Wow he's amazing! Where'd you get him? I love the tank, too. He contrasts nicely with the black substrate.


----------



## kitten_penang (Mar 26, 2008)

surprisingly he was a new addition at a local lfs. he isn't show quality like the other 3 thats on the way but he's still handsome enough to catch my eye.


----------



## Betta Slave (Dec 8, 2009)

He sure looks show quality to me  He's stunning!


----------



## weluvbettas (May 29, 2010)

I love him ! "steals and runs"


----------



## kitten_penang (Mar 26, 2008)

look at his upper fin.the color defect. here's one out of another 3 betta i ordered YouTube - platinum hm#1 29aug10-RM40.avi


----------



## Learn To Fly (May 15, 2010)

Can't wait to see the other 3!

EDIT: Wow that guy's got a huge dorsal!
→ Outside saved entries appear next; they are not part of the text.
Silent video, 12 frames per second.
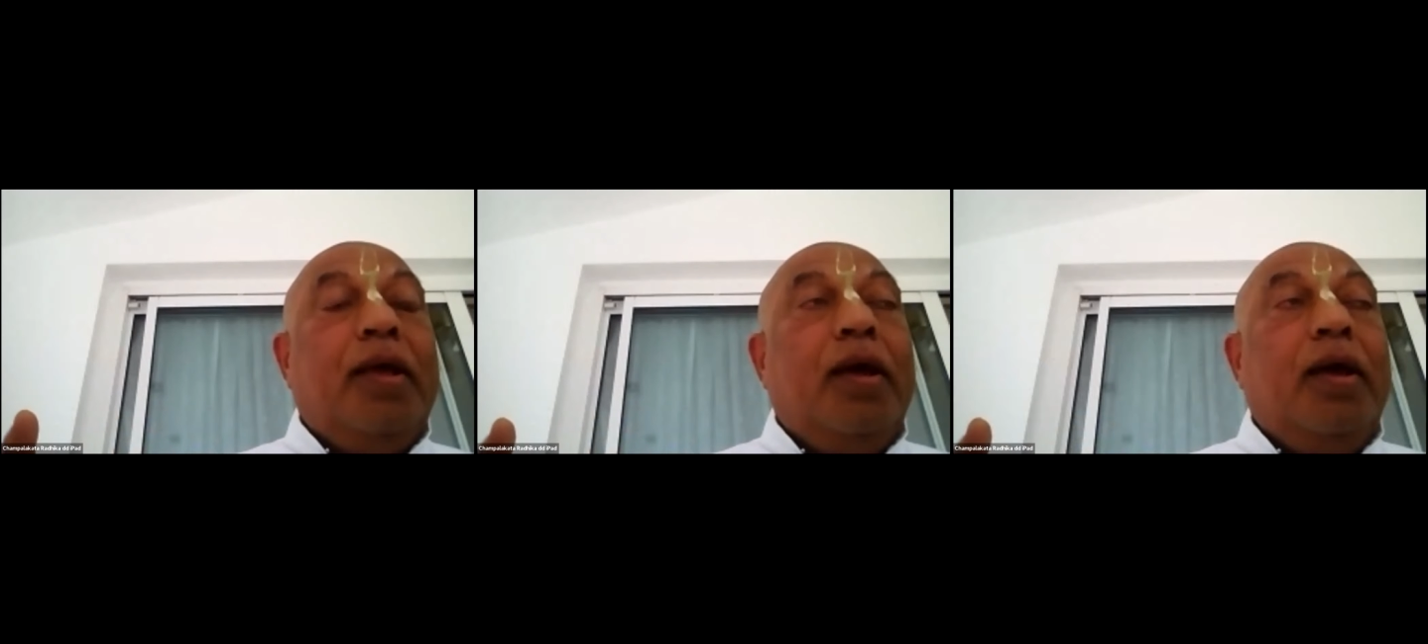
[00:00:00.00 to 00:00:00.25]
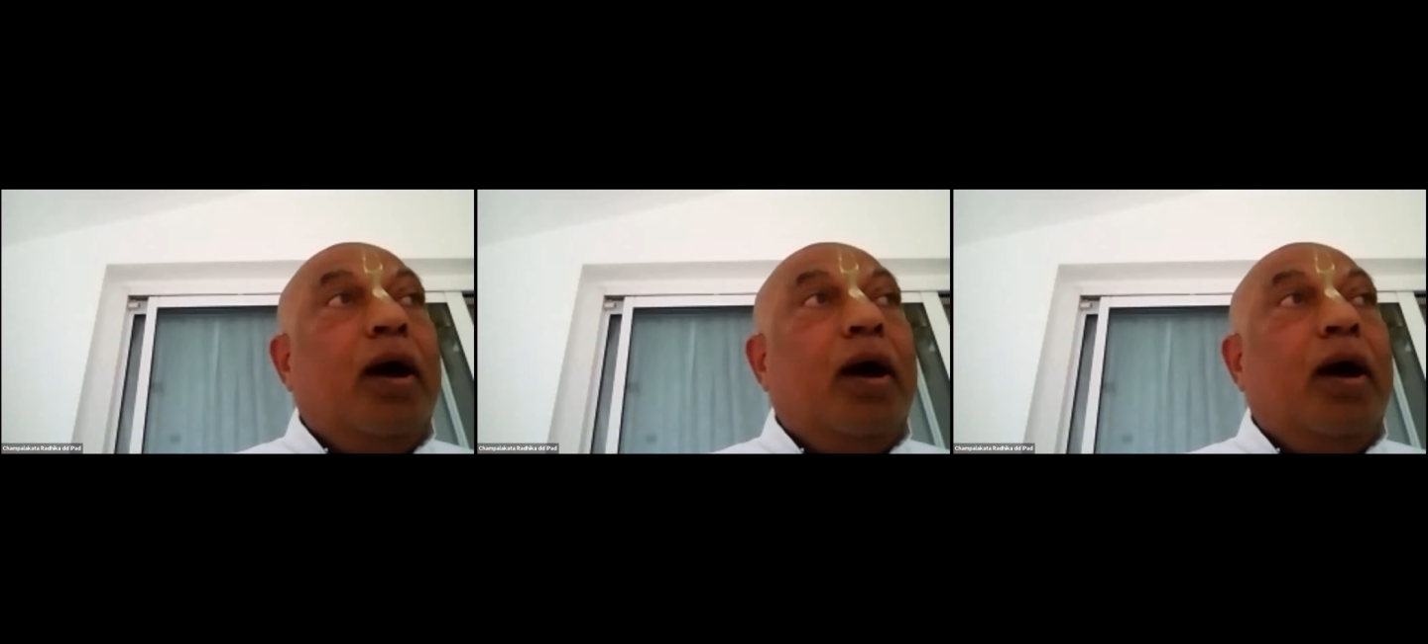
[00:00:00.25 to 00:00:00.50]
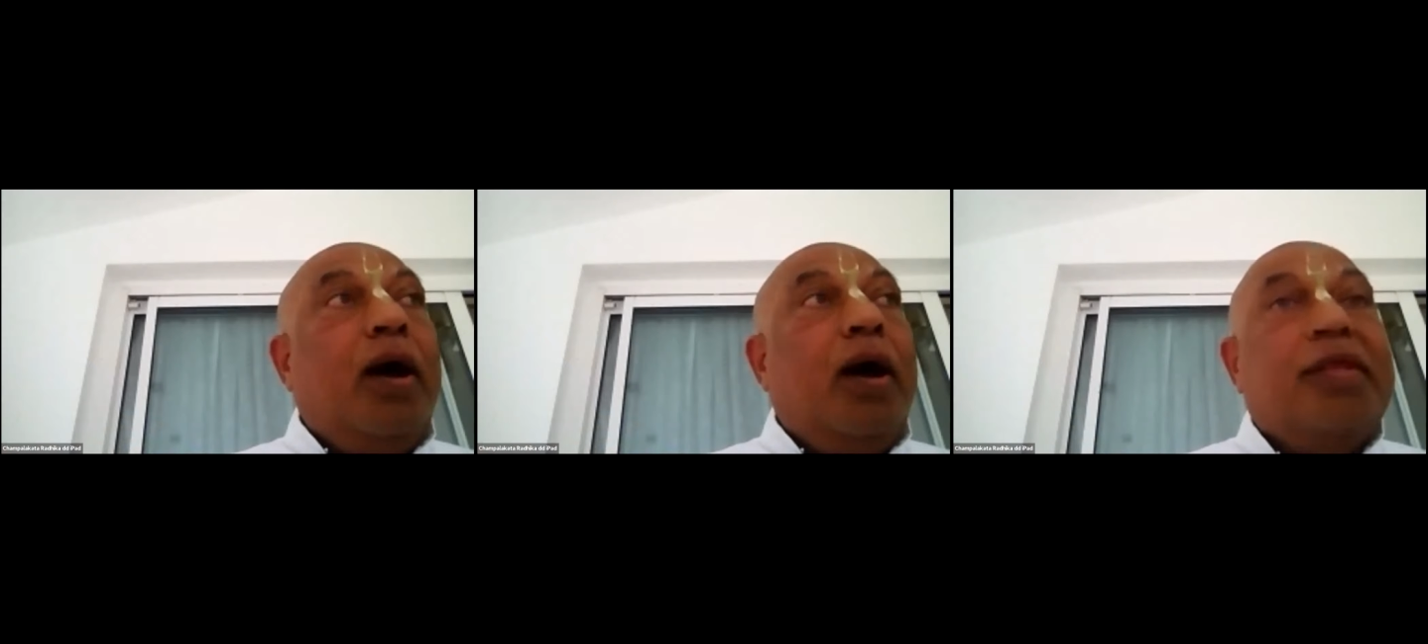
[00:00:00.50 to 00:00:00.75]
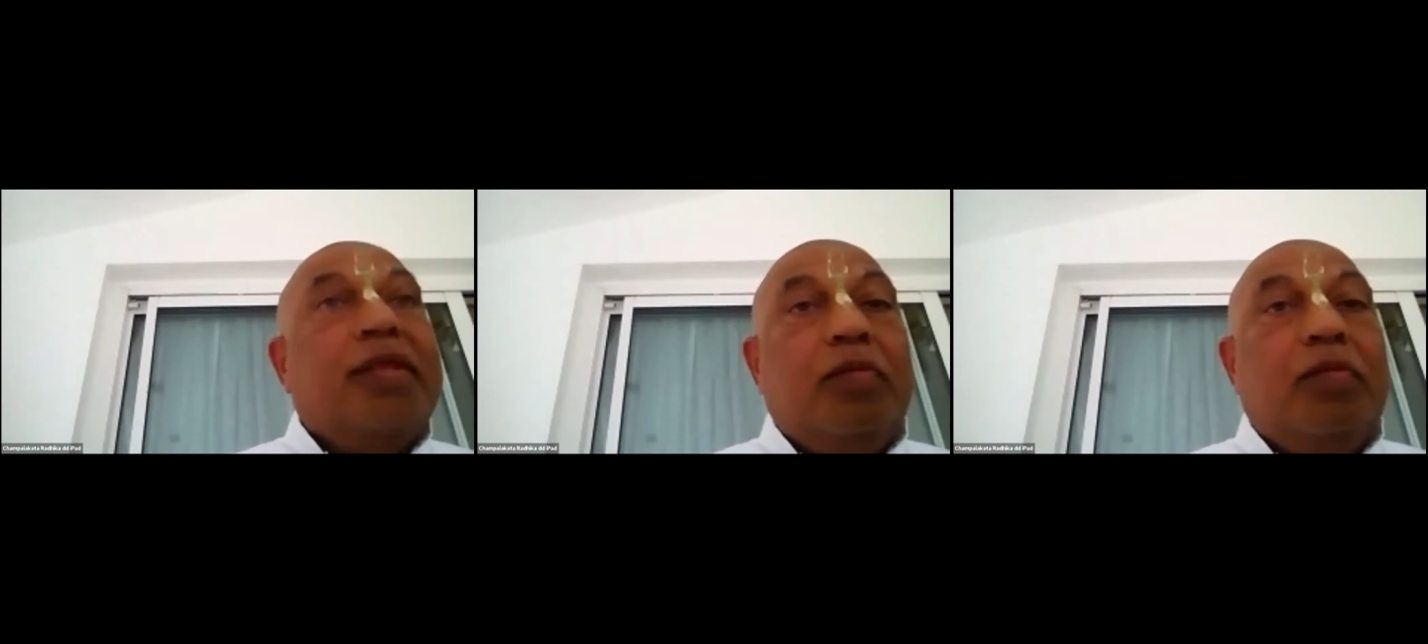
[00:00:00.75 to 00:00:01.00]
I said,
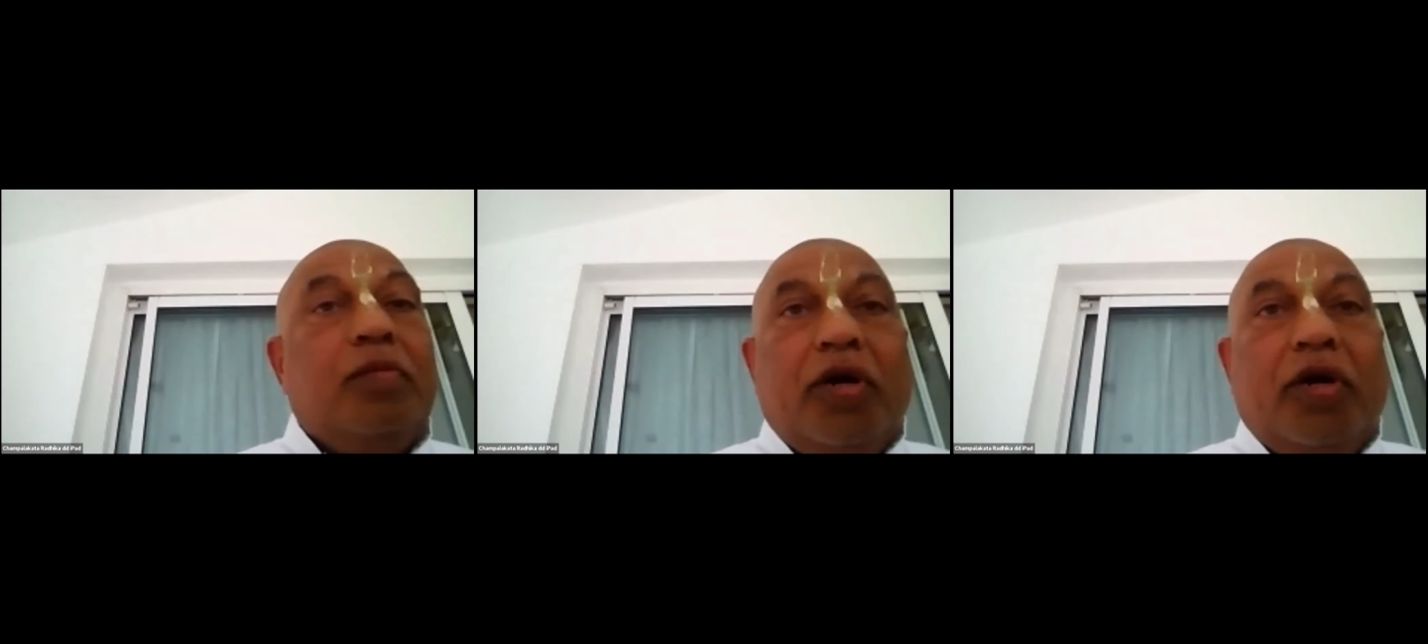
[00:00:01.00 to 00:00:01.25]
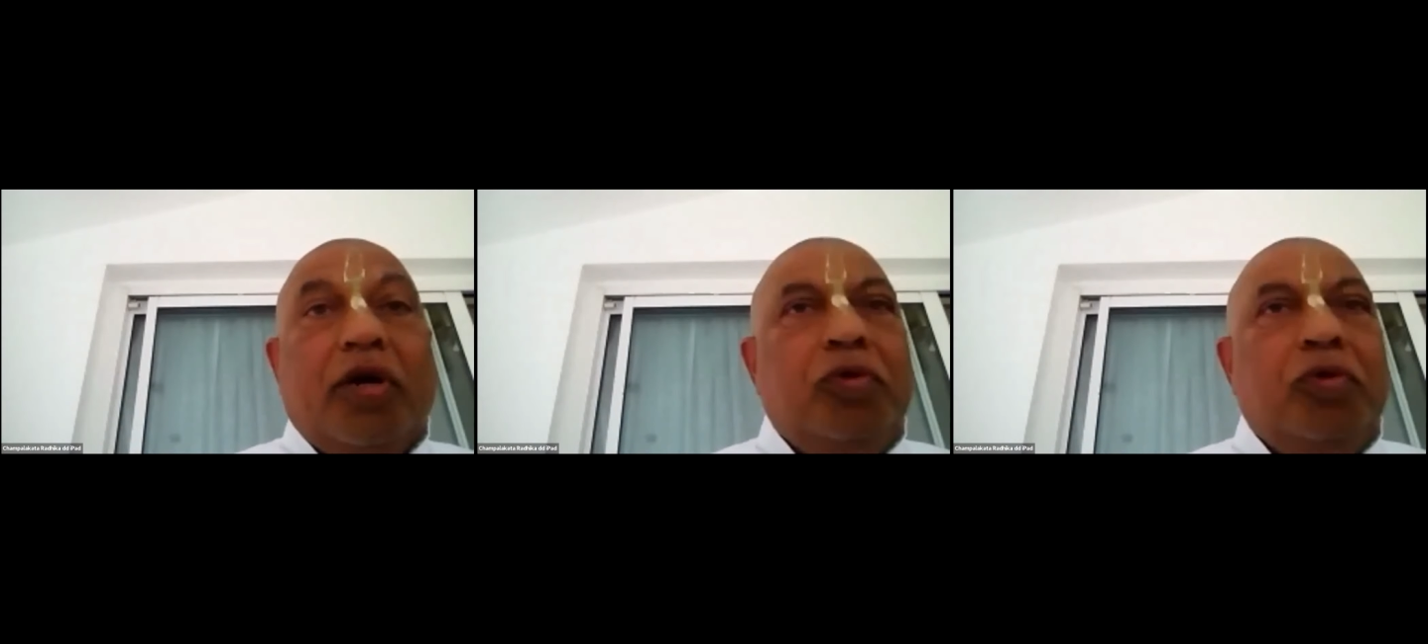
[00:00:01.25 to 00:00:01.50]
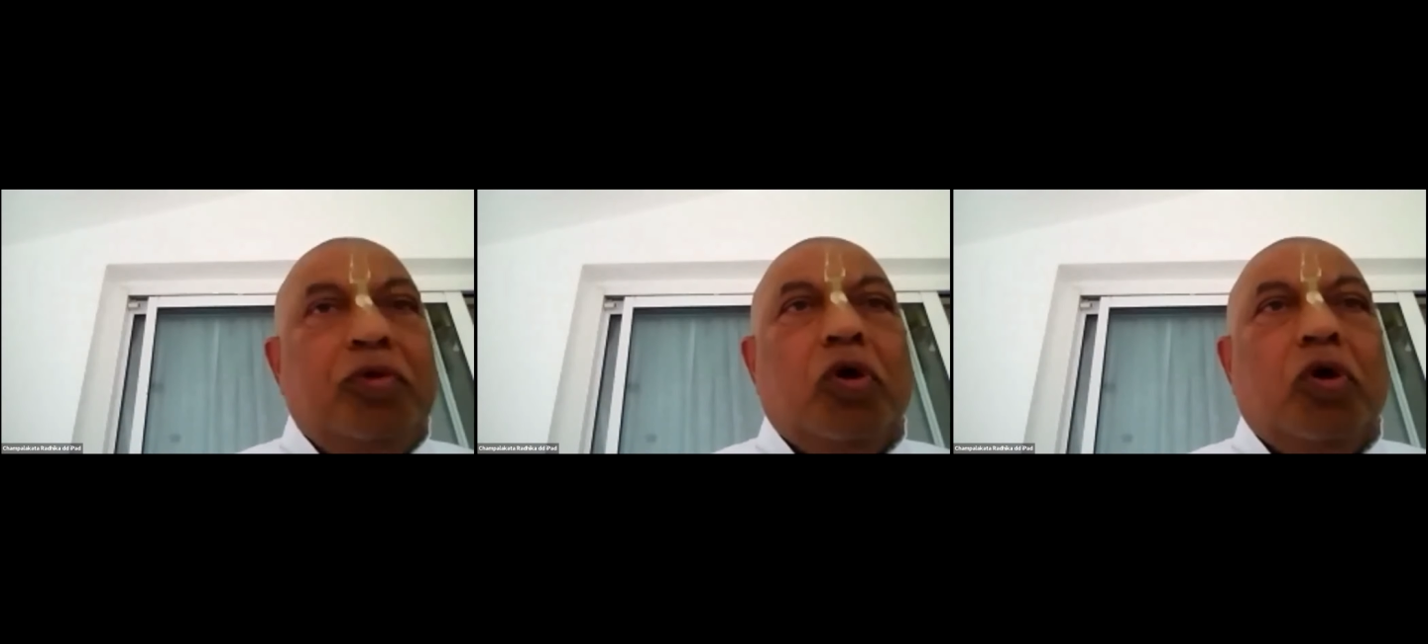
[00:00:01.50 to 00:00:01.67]
but what I'm going to talk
And he's really nice too!


----------



## kitten_penang (Mar 26, 2008)

weluvbettas said:


> I love him ! "steals and runs"




:lol: you stole his pic..he's still safe at my place lol


----------



## Betta Slave (Dec 8, 2009)

Oh. I barely noticed that color defect... XD

Can't wait to see the others!


----------



## kitten_penang (Mar 26, 2008)

yeah i got him a female of his species and they gave me a golden red female as a gift ^.^ must be my lucky day


----------



## weluvbettas (May 29, 2010)

kitten_penang said:


> :lol: you stole his pic..he's still safe at my place lol


 
Darn... but the pics good enough for me!!!:lol:


----------



## kitten_penang (Mar 26, 2008)

:lol: weluvbettas why don't you go get one of these for your collection?


----------



## Fermin (Apr 18, 2010)

Gorgeous!


----------



## bettalover2033 (Feb 17, 2010)

Hes so adorable!


----------



## CodeRed (Jun 11, 2009)

Oh dear. I think you've stolen my heart. Or just my dream fish >.> NICE pet store find. He may not be show quality, but he's certainly gorgeous.


----------



## Alex09 (Aug 9, 2010)

Beautiful! Nice tank too! I wish I had a PK...


----------



## kitten_penang (Mar 26, 2008)

thanks guys =) he stole my heart too... couldn't resist not buying him


----------



## bettalover2033 (Feb 17, 2010)

I have NEVER seen a plakat in person!


----------



## kitten_penang (Mar 26, 2008)

lol how come?


----------



## Alex09 (Aug 9, 2010)

Me neither. My only source of bettas are from the local pet stores. None sell plakats. Ive even looked at the female cups hoping to see a plakat mistaken for female...
Well, I actually saw "king bettas" a few times. But their bodies seem different than that of plakats I see on this site.


----------



## kitten_penang (Mar 26, 2008)

king bettas are nice.dont you like them? i saw aquabid had soe good bettas but they were out sourced from thailand.which is good


----------